I was just invited to take part in an Antivirus Testing Workshop in April. Maybe it would be a good idea if you guys also take part there.

 

Infants off limits....

 

Who is offering that workshop?

 

Bontchev & Mike.

 

Why do I have the feeling that Vesselin will try to sneak some discussion about malware naming conventions into that workshop?

 

Btw if someone wants to join drop me a PM here. There are already quite a lot of people coming, Bitdefender, ESET, TREND, Clementi, VB, and so on just to name a few. So in case it's somehow of interest for you feel free to PM me.

 

IC, you mentioned for your 2 day seminar, a Bontchev was a host. Is this Dr. Vesselin Vladimirov Bontchev. Spent some time reading about his history today and it is very, very impressive and interesting.

IBK, this will be one workshop it would be a honor to attend with the venue of attendants slated to come. Of course, that includes yourself being on the venue.

 

When I want to read reliable anti-virus/malware test results, I trust AV-Comparatives. I also peruse VirusBulletin. Why bother with anything else?

 

Hi Stefan Kurtzhals,

You captured my curiosity. What happens on the 5th of April, 2007?


"Judgement Day's not coming, soon enough" - 5th of April, 2007

 

i look at VB and av-test.org and av-comparatives, dont really need any other tests, although im always curious to see different results.

 

Maybe its the release date of Terminator 4: War of the machines .....

 

It isn't expected until 2008.

Maybe the date has something to do with this workshop in April?

 

av-test.org

How or where do you find the test results on their website?

 

Don't know from their web site but here are the 3 last ones.

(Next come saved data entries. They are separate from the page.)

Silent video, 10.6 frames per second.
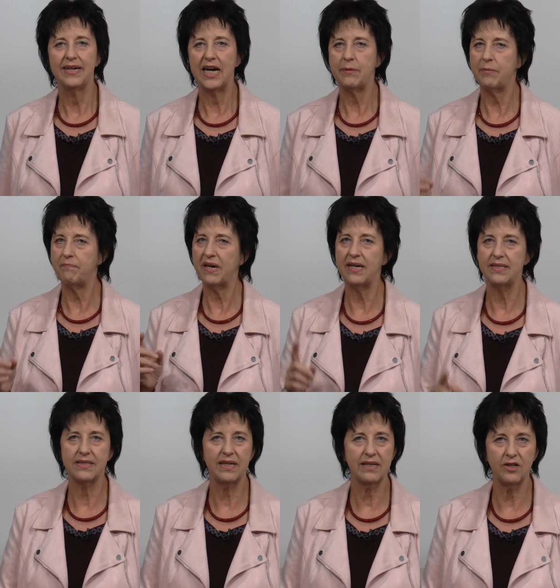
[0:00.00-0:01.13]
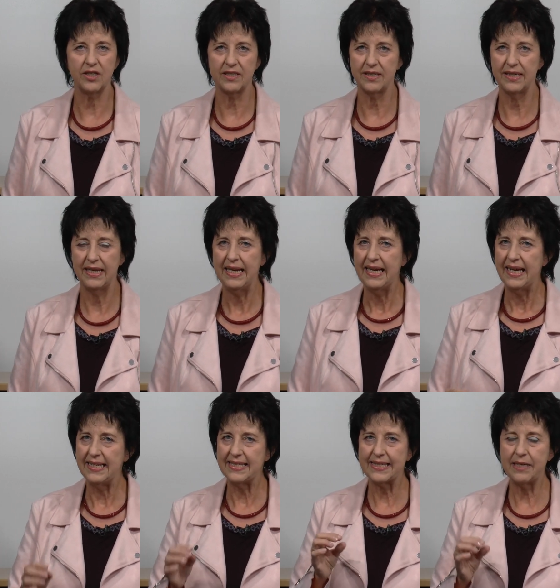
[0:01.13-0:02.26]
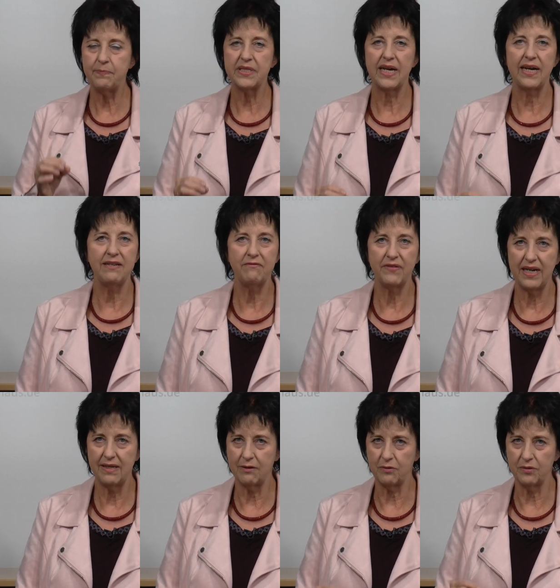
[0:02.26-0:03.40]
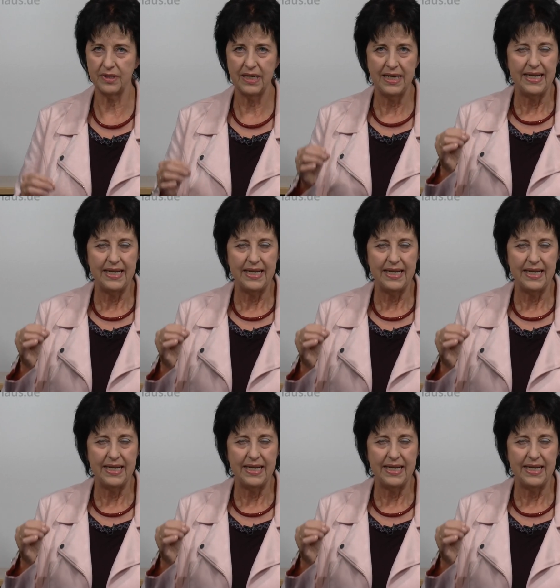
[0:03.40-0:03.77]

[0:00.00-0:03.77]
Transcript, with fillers: Aber preis sei Gott, es gibt eine Veränderung.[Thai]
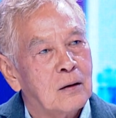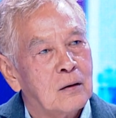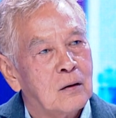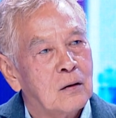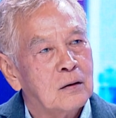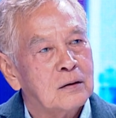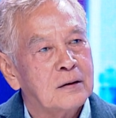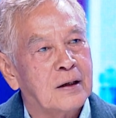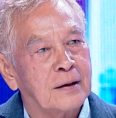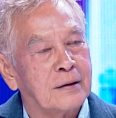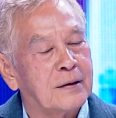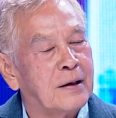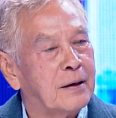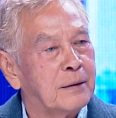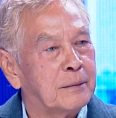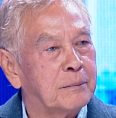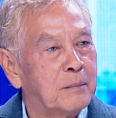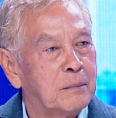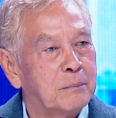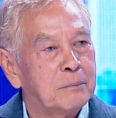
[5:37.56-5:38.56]
ก็เขตเขต
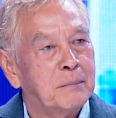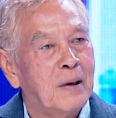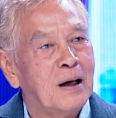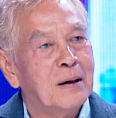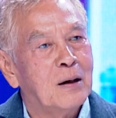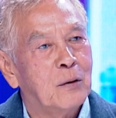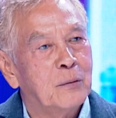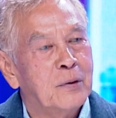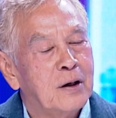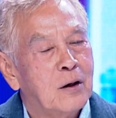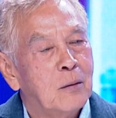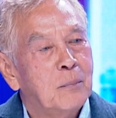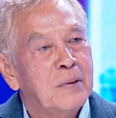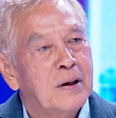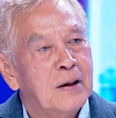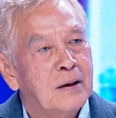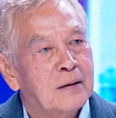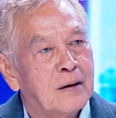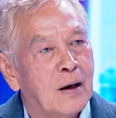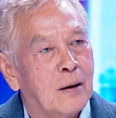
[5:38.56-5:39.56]
บ้านเรานี้ก็มี
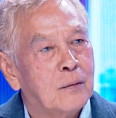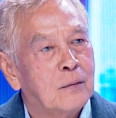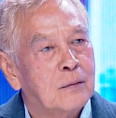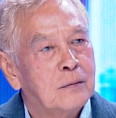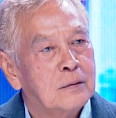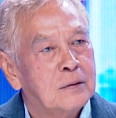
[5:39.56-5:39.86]
แถวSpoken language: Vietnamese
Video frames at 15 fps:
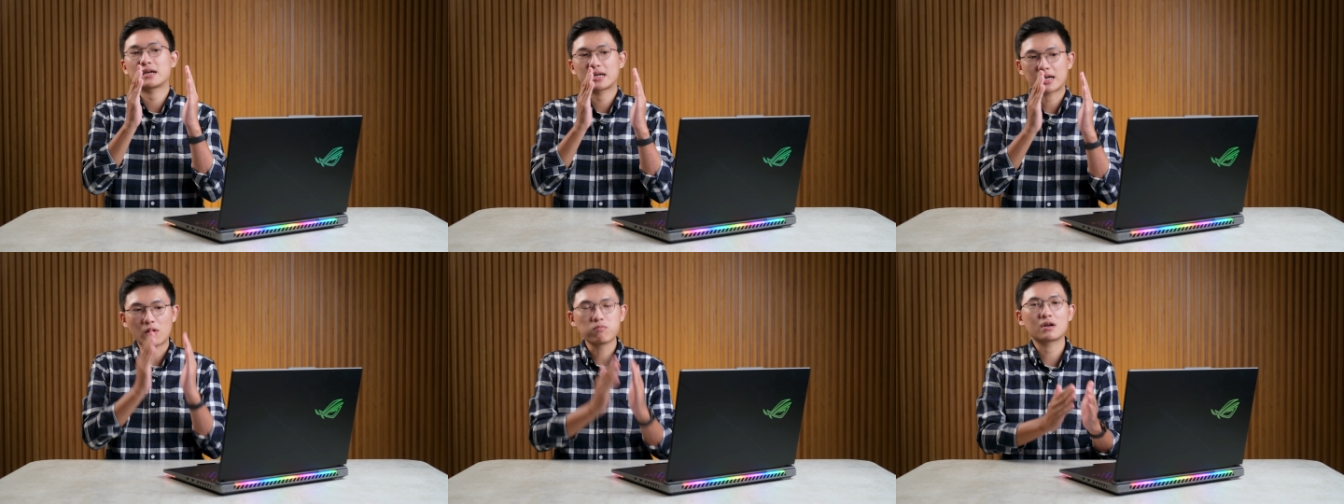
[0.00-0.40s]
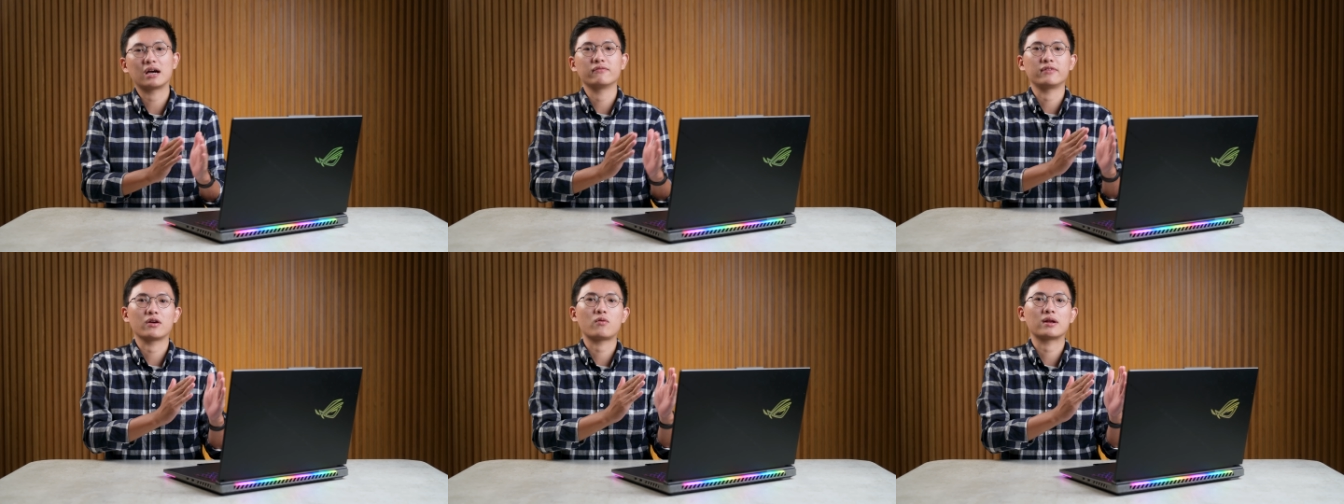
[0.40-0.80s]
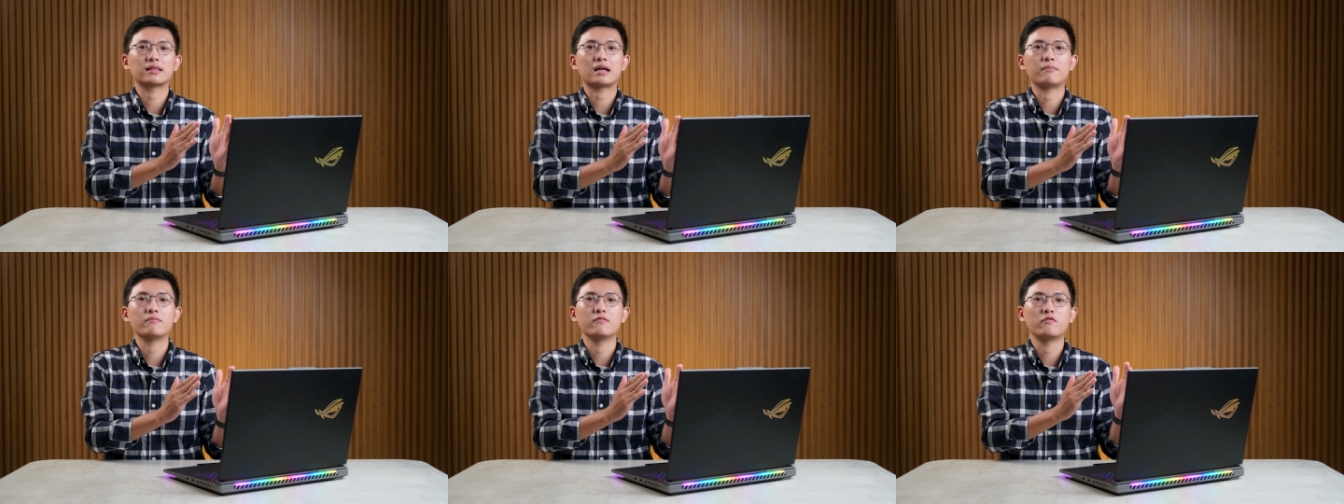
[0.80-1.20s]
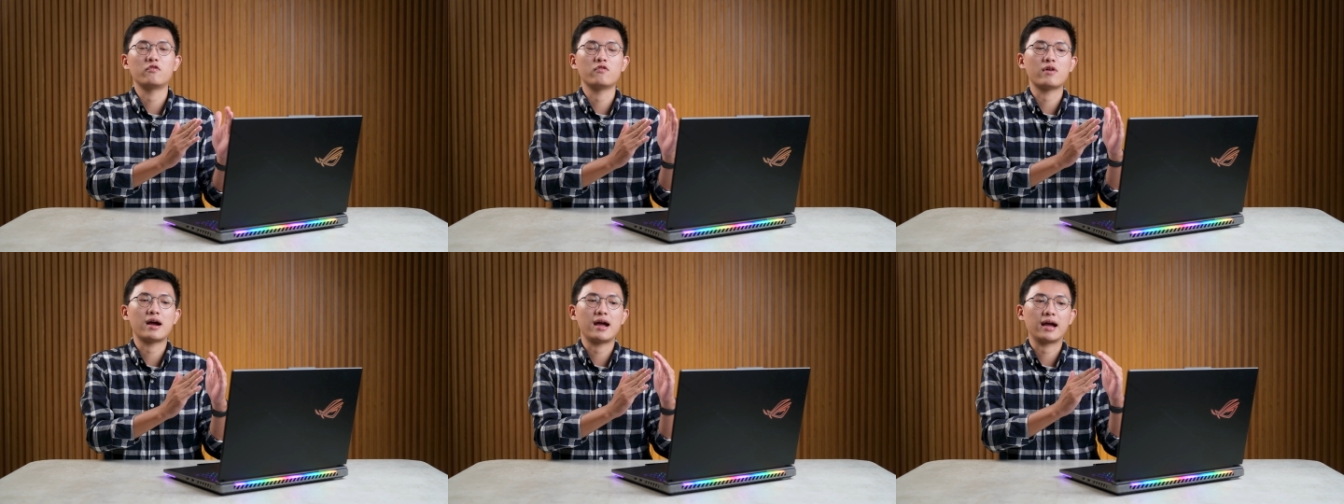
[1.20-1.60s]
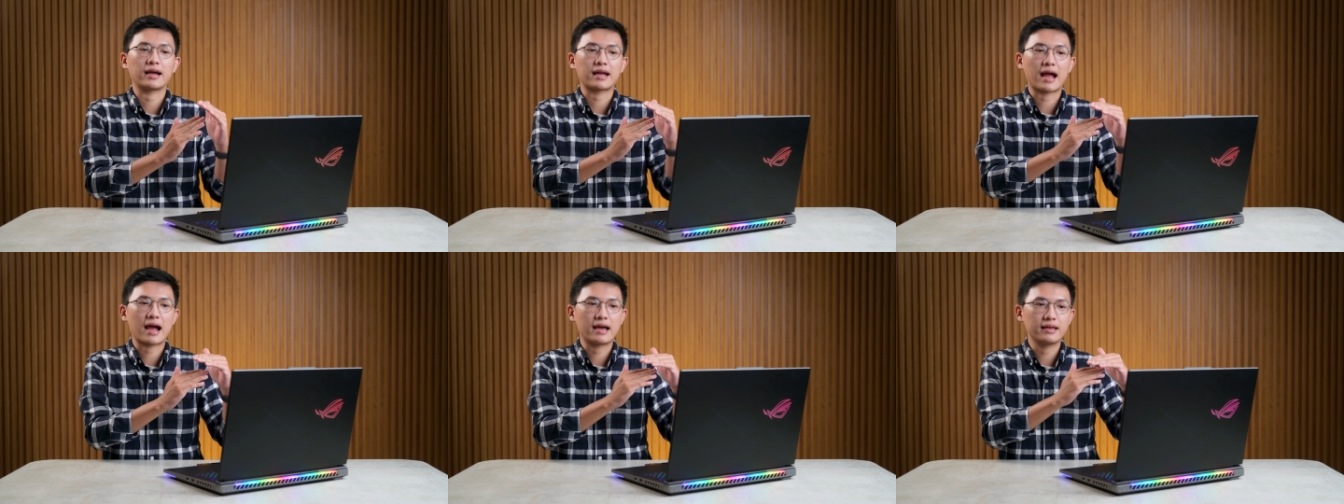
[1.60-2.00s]
không cần phải quan tâm về
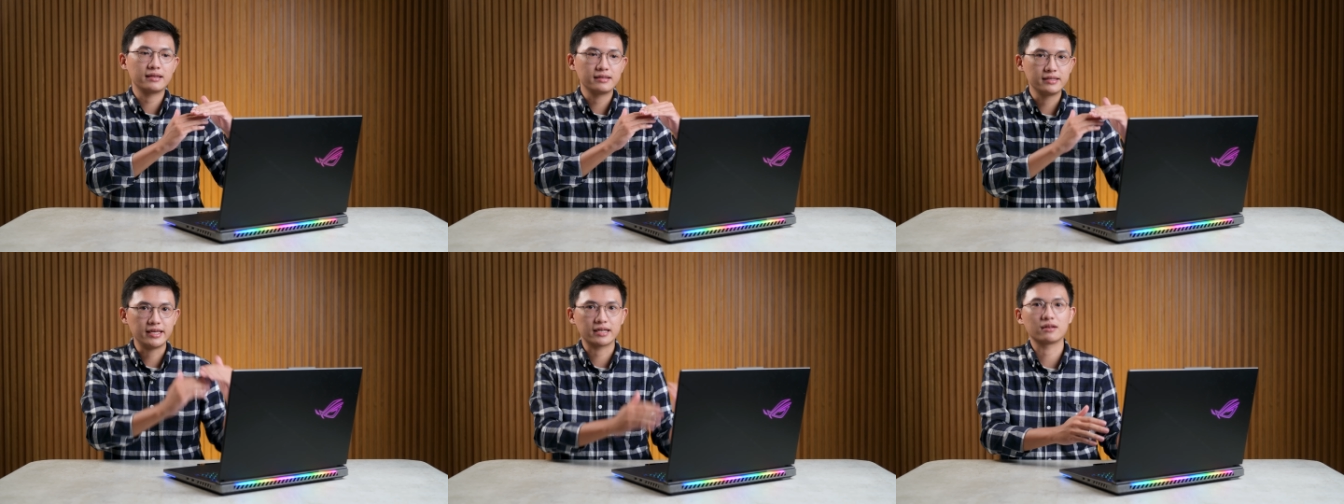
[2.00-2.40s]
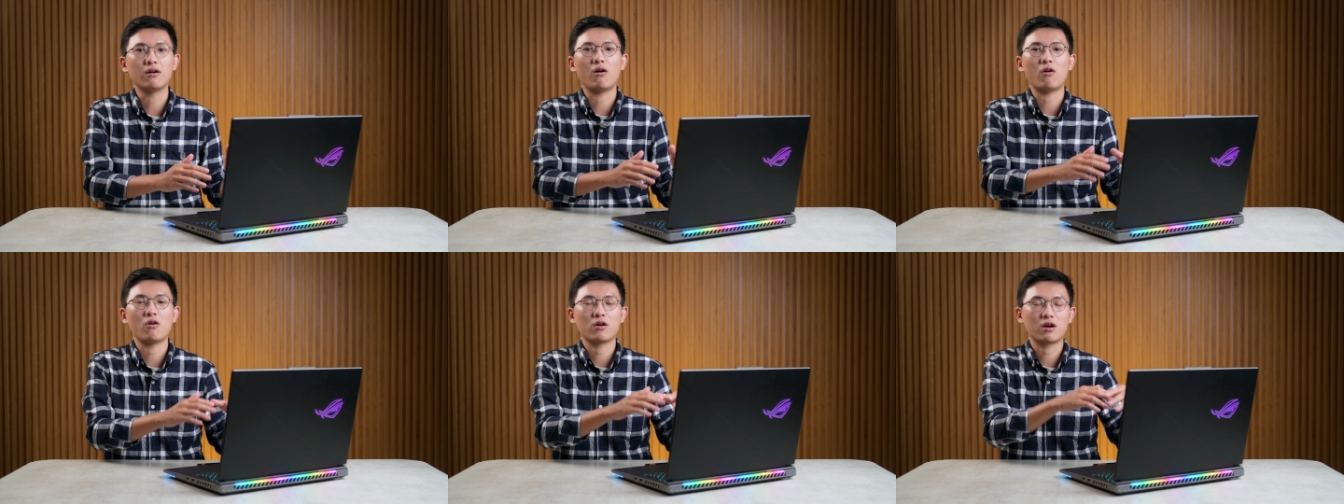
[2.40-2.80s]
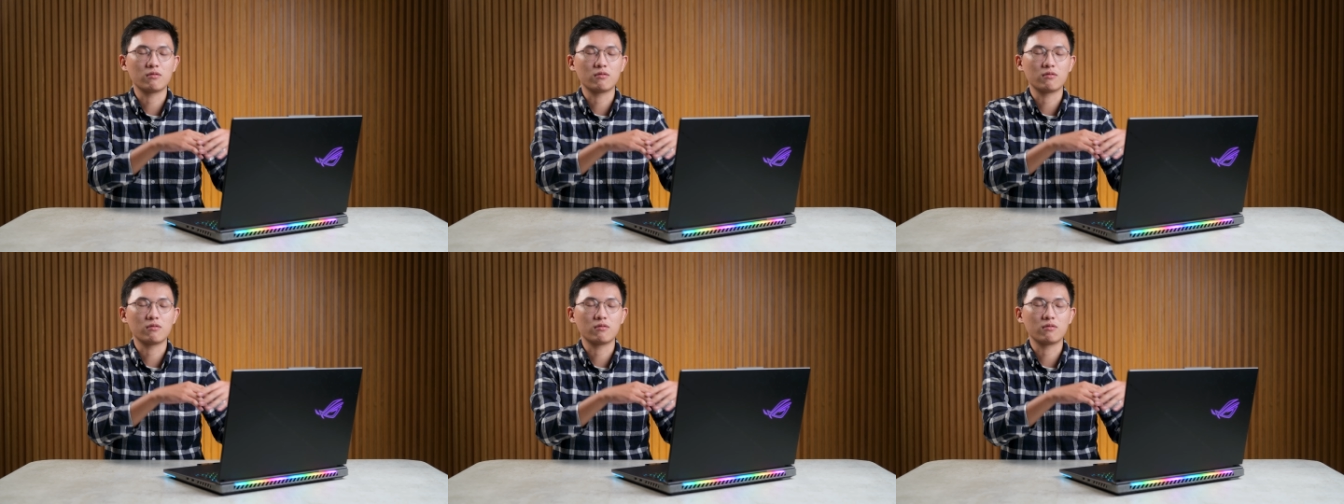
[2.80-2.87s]
cái nhiệt độ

Bots, Trojans & Backdoors in here

Worms, Bots, Trojans & Backdoors in here

New ItW samples test in here

Best regards,
Firefighter!

 

AV-Test.org does not publish their tests as AV-Comparatives.org does.
Usually, PC-WELT releases them to the public.

 

Firefighter & lucas, thanks for the help.

 

I don't think so. Arnold's our Governor. They can't make Terminator 4 without out Arnold.

 

The T-101 (that uses Arnold's model) is not the only Terminator in existence, you know

 

Yeah I know, but a Terminator movie without Arnold just doesn't seem right. Better end this before one of the mods does it for us.

 

You can download sha1 values and scan log files from the following URLs:
http://malware-test.com/attachment/av_scan_logs_for_antivirus_testing_20070226.rar
http://malware-test.com/attachment/sha1_for_antivirus_testing_20070226.rar

If you find we make some mistakes, please let me know. Thanks.

By the way, we HOPE other AV testing organizations can publish these information too (I guess it is impossible), so everyone can verify their test reports.